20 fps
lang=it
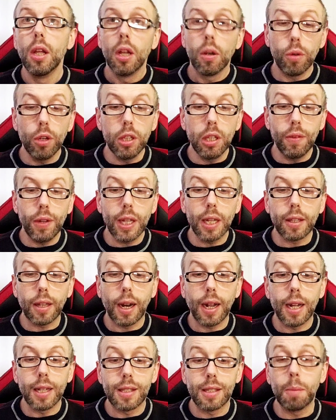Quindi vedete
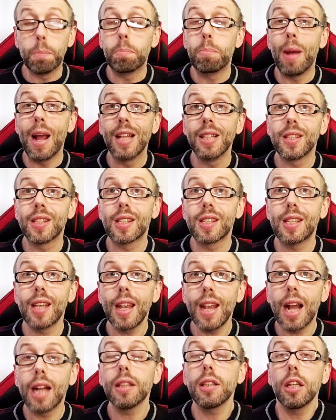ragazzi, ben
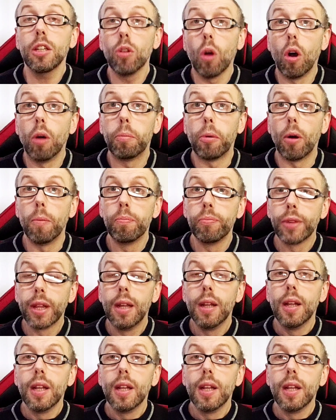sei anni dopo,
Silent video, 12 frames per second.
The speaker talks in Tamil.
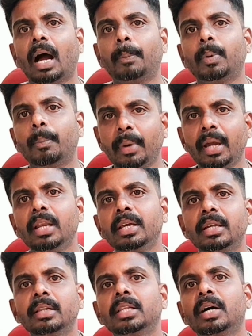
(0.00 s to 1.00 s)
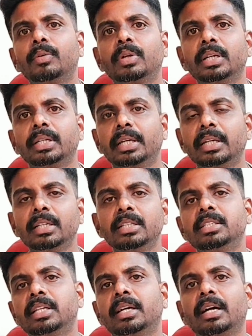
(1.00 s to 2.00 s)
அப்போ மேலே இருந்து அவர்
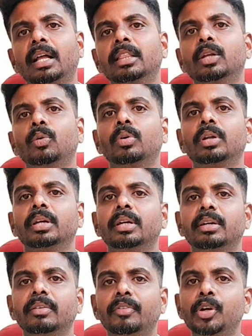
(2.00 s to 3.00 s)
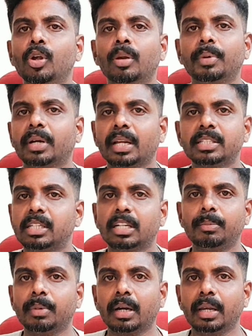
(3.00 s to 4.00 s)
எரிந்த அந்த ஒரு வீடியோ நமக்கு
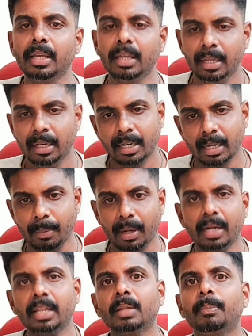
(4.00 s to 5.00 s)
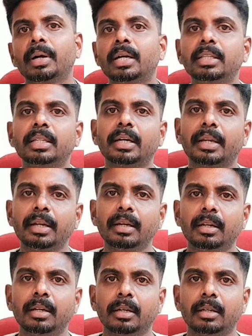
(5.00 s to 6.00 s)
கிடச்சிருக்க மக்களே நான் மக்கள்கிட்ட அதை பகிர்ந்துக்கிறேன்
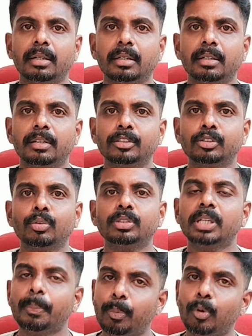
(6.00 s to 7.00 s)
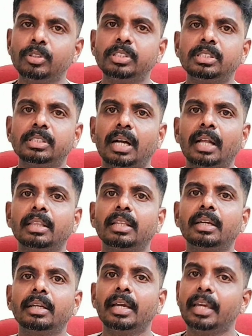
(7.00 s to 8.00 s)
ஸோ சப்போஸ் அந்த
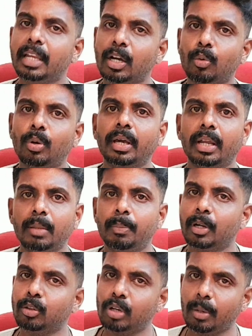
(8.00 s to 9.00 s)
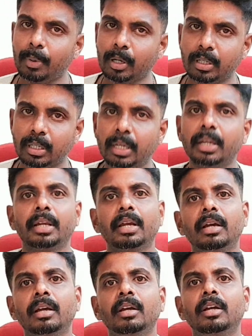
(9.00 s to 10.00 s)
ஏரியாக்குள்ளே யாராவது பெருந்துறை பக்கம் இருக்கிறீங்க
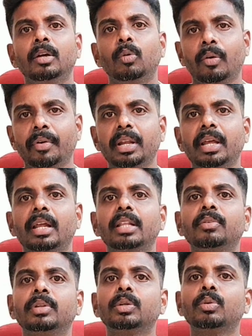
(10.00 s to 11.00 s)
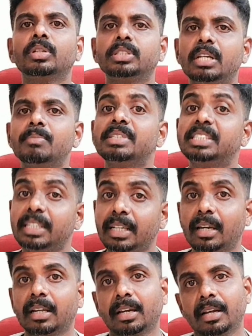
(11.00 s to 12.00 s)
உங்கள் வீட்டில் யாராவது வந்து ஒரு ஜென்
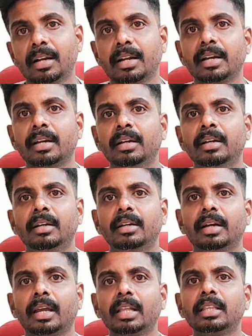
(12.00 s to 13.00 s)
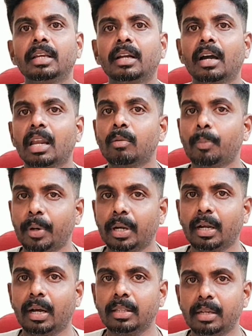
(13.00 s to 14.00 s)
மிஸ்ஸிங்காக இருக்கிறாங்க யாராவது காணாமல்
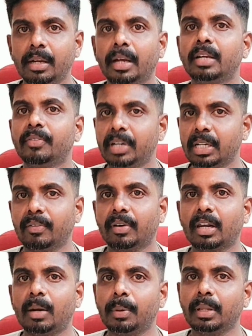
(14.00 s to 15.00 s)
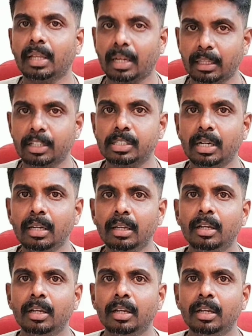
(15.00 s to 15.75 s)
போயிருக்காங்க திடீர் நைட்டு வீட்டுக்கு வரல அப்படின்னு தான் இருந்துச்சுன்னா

#####

• Exercise instructions: Return exactly the lines from the line with "Silent video, 12 frames per second." through the last line of the data above, both included; pictures do not go in the answer.

• Response for this exercise:
Silent video, 12 frames per second.
The speaker talks in Tamil.
(0.00 s to 1.00 s)
(1.00 s to 2.00 s)
அப்போ மேலே இருந்து அவர்
(2.00 s to 3.00 s)
(3.00 s to 4.00 s)
எரிந்த அந்த ஒரு வீடியோ நமக்கு
(4.00 s to 5.00 s)
(5.00 s to 6.00 s)
கிடச்சிருக்க மக்களே நான் மக்கள்கிட்ட அதை பகிர்ந்துக்கிறேன்
(6.00 s to 7.00 s)
(7.00 s to 8.00 s)
ஸோ சப்போஸ் அந்த
(8.00 s to 9.00 s)
(9.00 s to 10.00 s)
ஏரியாக்குள்ளே யாராவது பெருந்துறை பக்கம் இருக்கிறீங்க
(10.00 s to 11.00 s)
(11.00 s to 12.00 s)
உங்கள் வீட்டில் யாராவது வந்து ஒரு ஜென்
(12.00 s to 13.00 s)
(13.00 s to 14.00 s)
மிஸ்ஸிங்காக இருக்கிறாங்க யாராவது காணாமல்
(14.00 s to 15.00 s)
(15.00 s to 15.75 s)
போயிருக்காங்க திடீர் நைட்டு வீட்டுக்கு வரல அப்படின்னு தான் இருந்துச்சுன்னா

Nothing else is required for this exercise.